What you will do:
Write out the listing below in full and exactly, leaving out every picture.

++++ Available data ++++

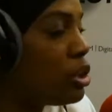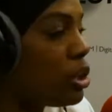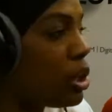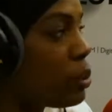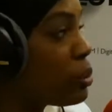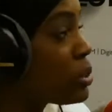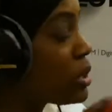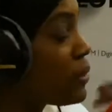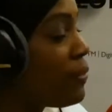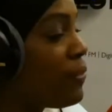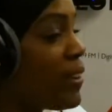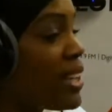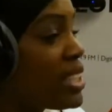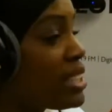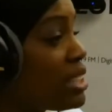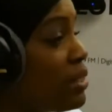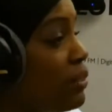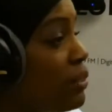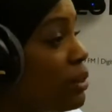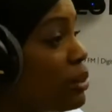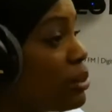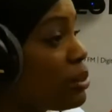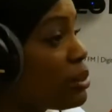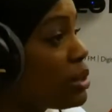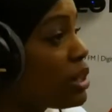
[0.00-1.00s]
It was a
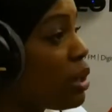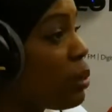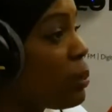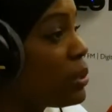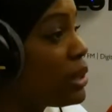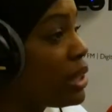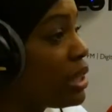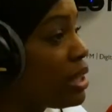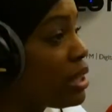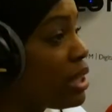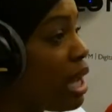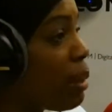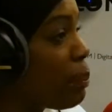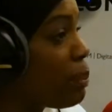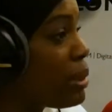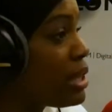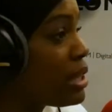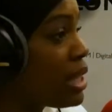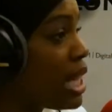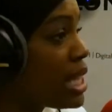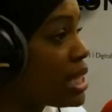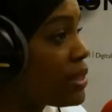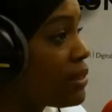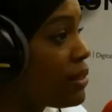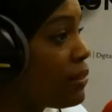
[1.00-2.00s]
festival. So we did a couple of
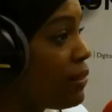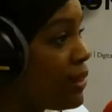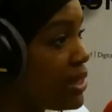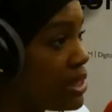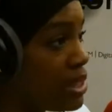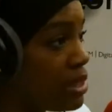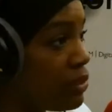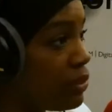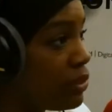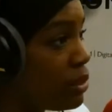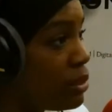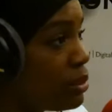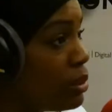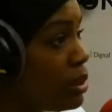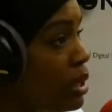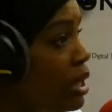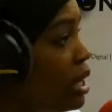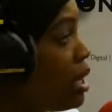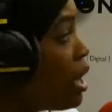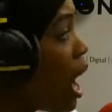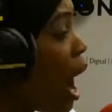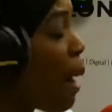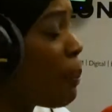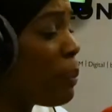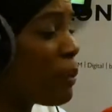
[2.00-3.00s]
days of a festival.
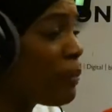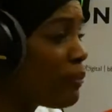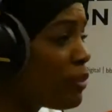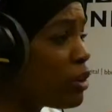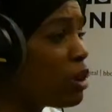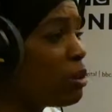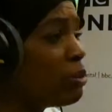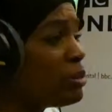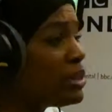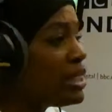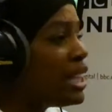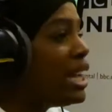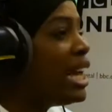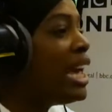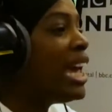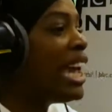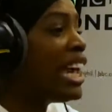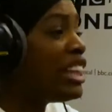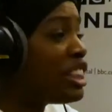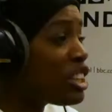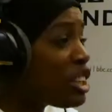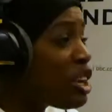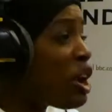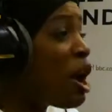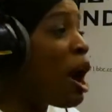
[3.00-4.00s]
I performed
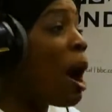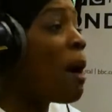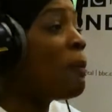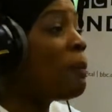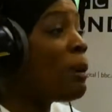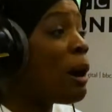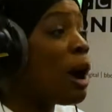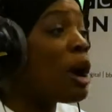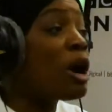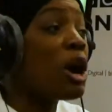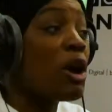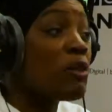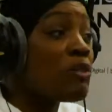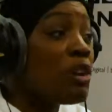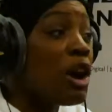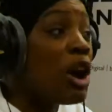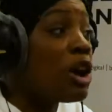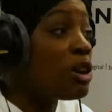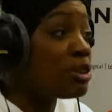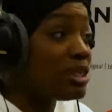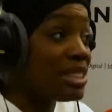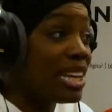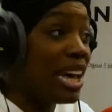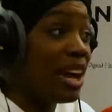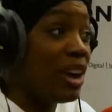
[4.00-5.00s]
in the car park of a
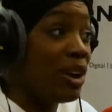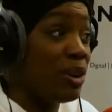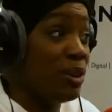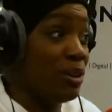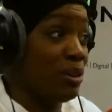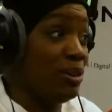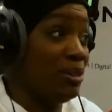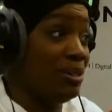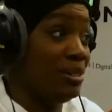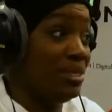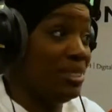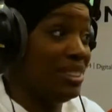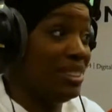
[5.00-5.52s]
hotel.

++++

Result of this exercise:
[0.00-1.00s]
It was a
[1.00-2.00s]
festival. So we did a couple of
[2.00-3.00s]
days of a festival.
[3.00-4.00s]
I performed
[4.00-5.00s]
in the car park of a
[5.00-5.52s]
hotel.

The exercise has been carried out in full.